- PROBLEM DESCRIPTION
Set down, word for word, the line with "[3:06.05-3:20.60]" and the lines after it through the final line of the data below, without pictures.

- DATA SUPPLIED

________________

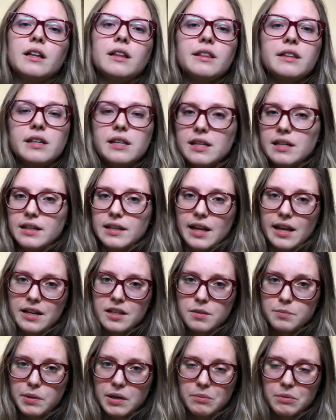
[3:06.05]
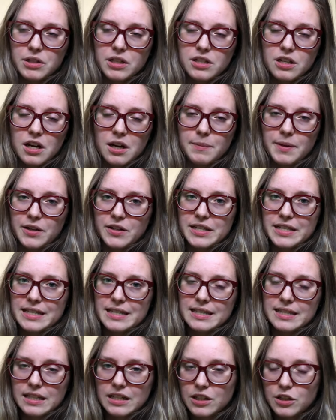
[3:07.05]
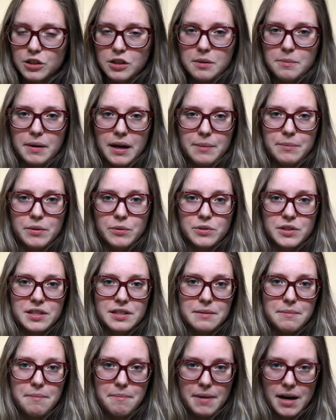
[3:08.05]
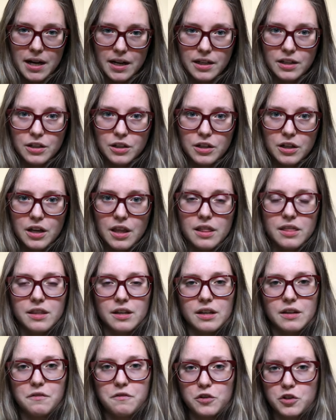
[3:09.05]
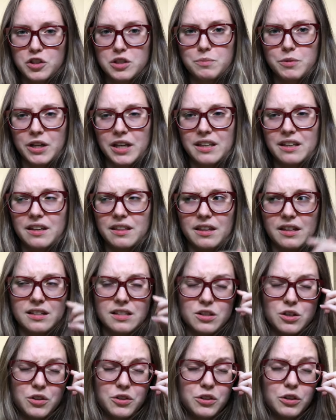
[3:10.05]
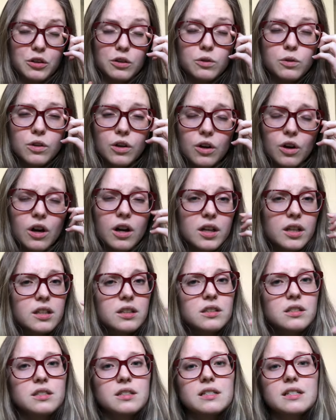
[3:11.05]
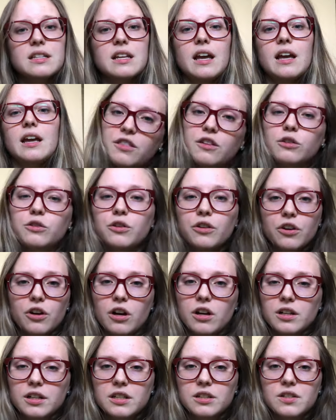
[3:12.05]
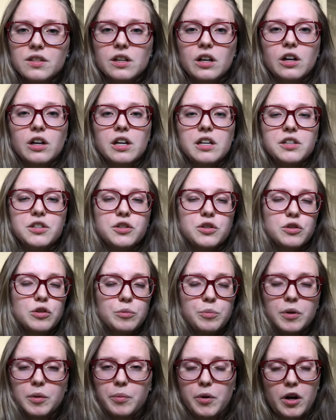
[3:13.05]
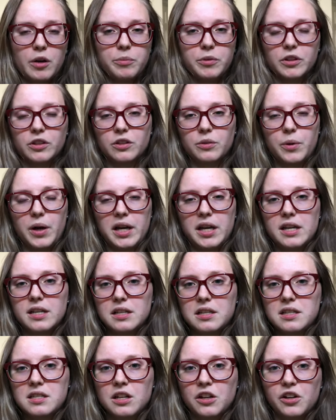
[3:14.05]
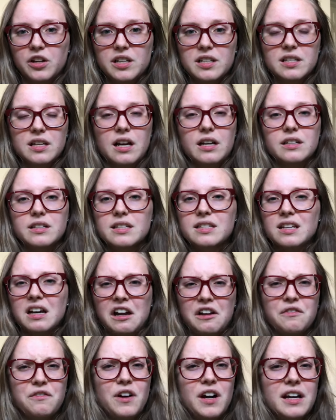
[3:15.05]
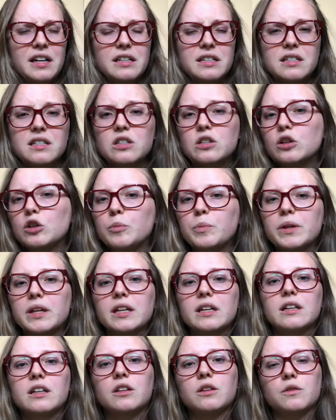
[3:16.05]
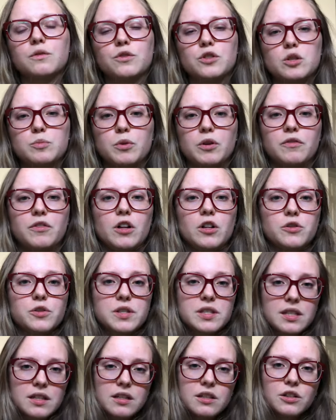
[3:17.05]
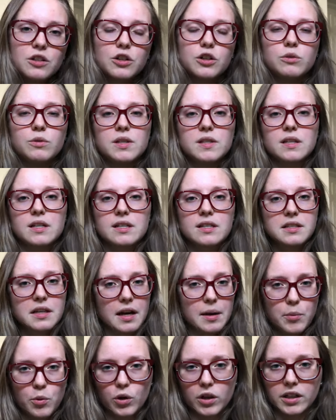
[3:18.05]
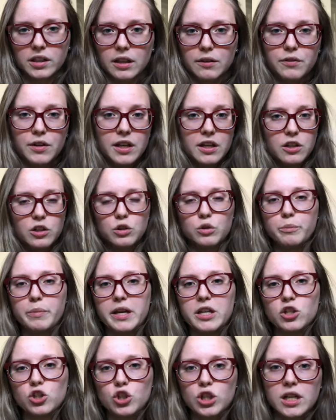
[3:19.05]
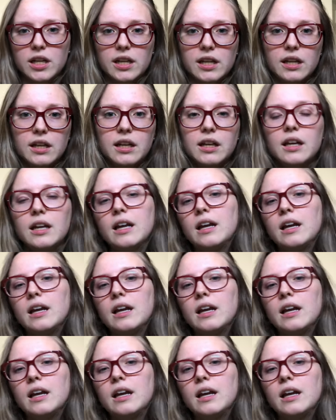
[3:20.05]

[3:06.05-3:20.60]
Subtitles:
The next book I'm gonna talk about is Cinder by Marissa Meyer, the first book in, I think it's called The Lunar Chronicles. The Lunar Chronicles are a super popular YA series, kind of sci-fi dystopian. The first book follows Cinder, who is a cyborg living in New Beijing.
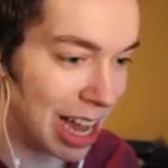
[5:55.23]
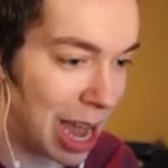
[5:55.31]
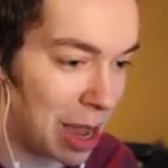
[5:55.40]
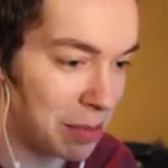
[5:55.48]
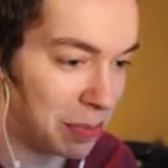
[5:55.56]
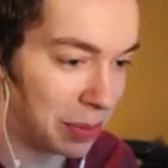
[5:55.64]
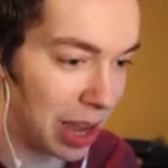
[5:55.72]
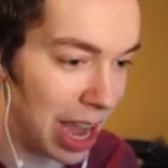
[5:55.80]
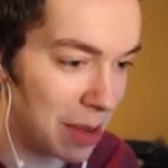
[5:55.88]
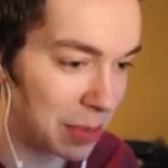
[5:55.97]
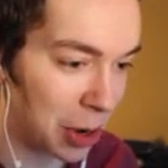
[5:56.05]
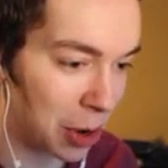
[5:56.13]
I'm
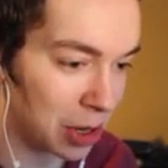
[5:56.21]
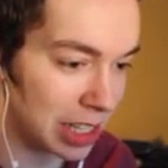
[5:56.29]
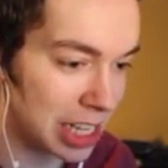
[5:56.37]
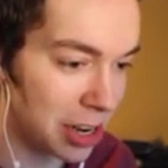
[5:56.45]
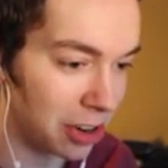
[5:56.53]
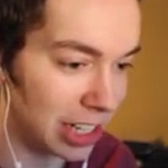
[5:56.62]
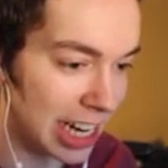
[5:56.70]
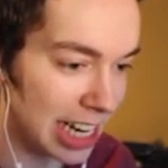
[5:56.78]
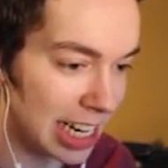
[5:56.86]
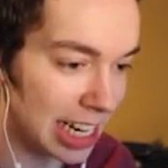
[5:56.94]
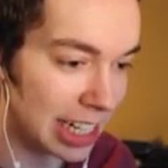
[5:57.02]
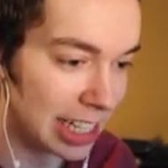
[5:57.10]
I'm currently
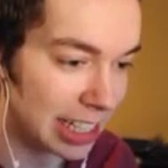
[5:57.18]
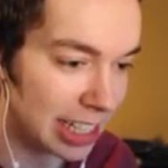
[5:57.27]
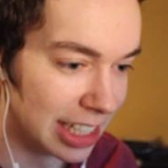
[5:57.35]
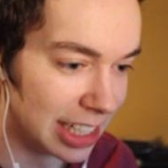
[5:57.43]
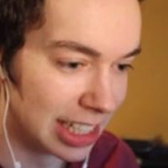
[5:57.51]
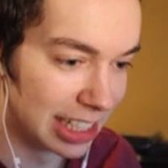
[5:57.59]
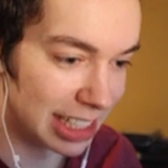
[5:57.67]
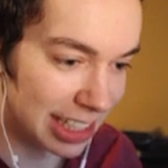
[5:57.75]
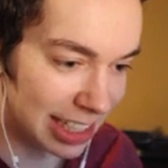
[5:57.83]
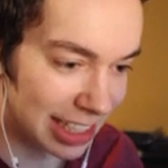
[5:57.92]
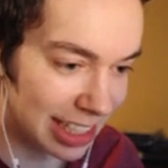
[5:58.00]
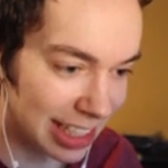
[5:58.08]
urinating. One step at a time. Oh
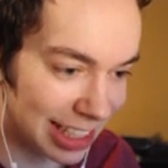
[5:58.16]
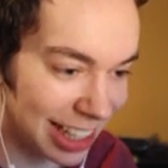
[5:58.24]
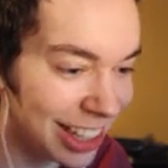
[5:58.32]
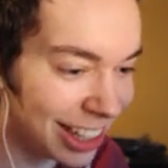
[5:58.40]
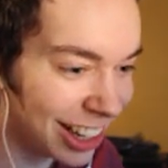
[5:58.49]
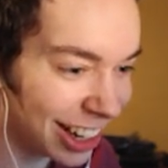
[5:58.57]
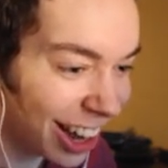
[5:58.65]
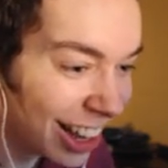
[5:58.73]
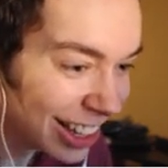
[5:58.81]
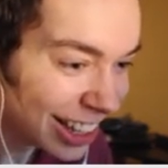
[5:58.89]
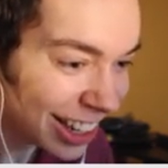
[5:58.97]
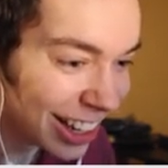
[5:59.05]
my gosh. Don't
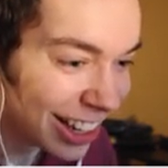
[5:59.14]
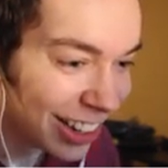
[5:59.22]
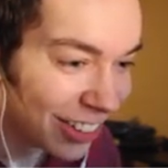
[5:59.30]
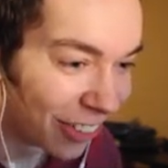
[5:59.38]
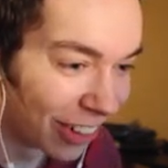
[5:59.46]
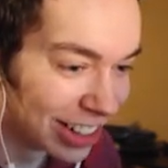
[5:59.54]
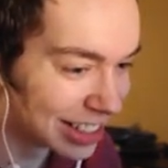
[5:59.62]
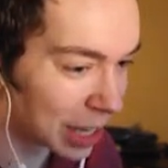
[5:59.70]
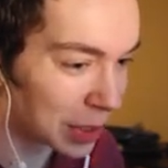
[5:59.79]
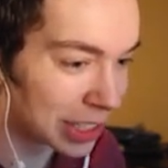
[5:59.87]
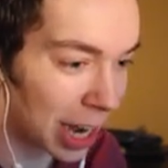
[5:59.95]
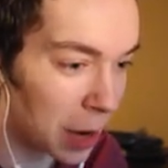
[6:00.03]
urinate, dude. One
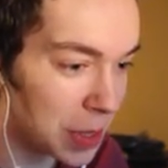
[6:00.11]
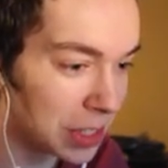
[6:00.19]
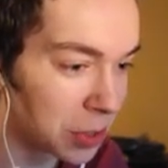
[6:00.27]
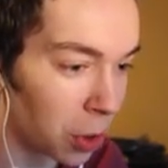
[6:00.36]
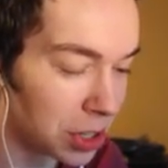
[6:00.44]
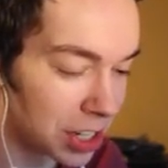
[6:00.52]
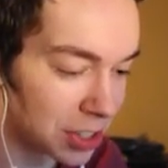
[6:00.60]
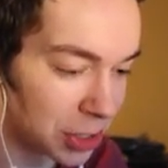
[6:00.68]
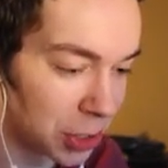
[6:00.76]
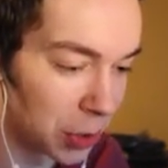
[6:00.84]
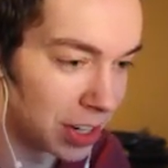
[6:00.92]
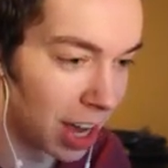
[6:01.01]
step at a time. These What's torches that?
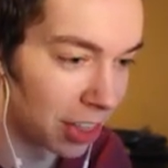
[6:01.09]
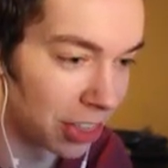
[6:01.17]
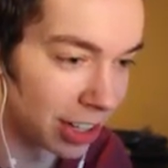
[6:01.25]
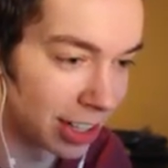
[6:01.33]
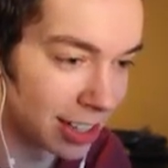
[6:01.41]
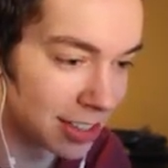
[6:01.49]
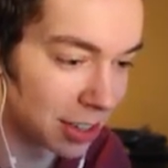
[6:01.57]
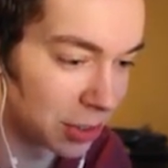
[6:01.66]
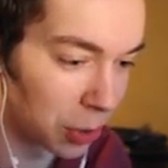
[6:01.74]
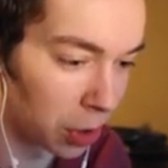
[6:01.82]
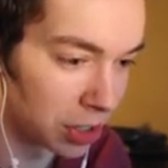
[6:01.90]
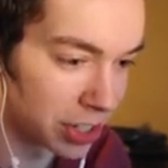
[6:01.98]
are doing nothing because they're
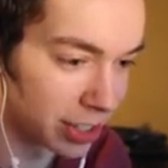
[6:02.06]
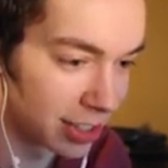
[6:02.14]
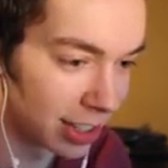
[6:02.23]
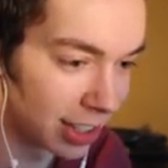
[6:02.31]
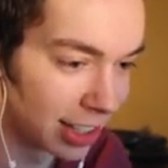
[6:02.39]
torches.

________________

- WRITTEN SOLUTION
[3:06.05-3:20.60]
Subtitles:
The next book I'm gonna talk about is Cinder by Marissa Meyer, the first book in, I think it's called The Lunar Chronicles. The Lunar Chronicles are a super popular YA series, kind of sci-fi dystopian. The first book follows Cinder, who is a cyborg living in New Beijing.
[5:55.23]
[5:55.31]
[5:55.40]
[5:55.48]
[5:55.56]
[5:55.64]
[5:55.72]
[5:55.80]
[5:55.88]
[5:55.97]
[5:56.05]
[5:56.13]
I'm
[5:56.21]
[5:56.29]
[5:56.37]
[5:56.45]
[5:56.53]
[5:56.62]
[5:56.70]
[5:56.78]
[5:56.86]
[5:56.94]
[5:57.02]
[5:57.10]
I'm currently
[5:57.18]
[5:57.27]
[5:57.35]
[5:57.43]
[5:57.51]
[5:57.59]
[5:57.67]
[5:57.75]
[5:57.83]
[5:57.92]
[5:58.00]
[5:58.08]
urinating. One step at a time. Oh
[5:58.16]
[5:58.24]
[5:58.32]
[5:58.40]
[5:58.49]
[5:58.57]
[5:58.65]
[5:58.73]
[5:58.81]
[5:58.89]
[5:58.97]
[5:59.05]
my gosh. Don't
[5:59.14]
[5:59.22]
[5:59.30]
[5:59.38]
[5:59.46]
[5:59.54]
[5:59.62]
[5:59.70]
[5:59.79]
[5:59.87]
[5:59.95]
[6:00.03]
urinate, dude. One
[6:00.11]
[6:00.19]
[6:00.27]
[6:00.36]
[6:00.44]
[6:00.52]
[6:00.60]
[6:00.68]
[6:00.76]
[6:00.84]
[6:00.92]
[6:01.01]
step at a time. These What's torches that?
[6:01.09]
[6:01.17]
[6:01.25]
[6:01.33]
[6:01.41]
[6:01.49]
[6:01.57]
[6:01.66]
[6:01.74]
[6:01.82]
[6:01.90]
[6:01.98]
are doing nothing because they're
[6:02.06]
[6:02.14]
[6:02.23]
[6:02.31]
[6:02.39]
torches.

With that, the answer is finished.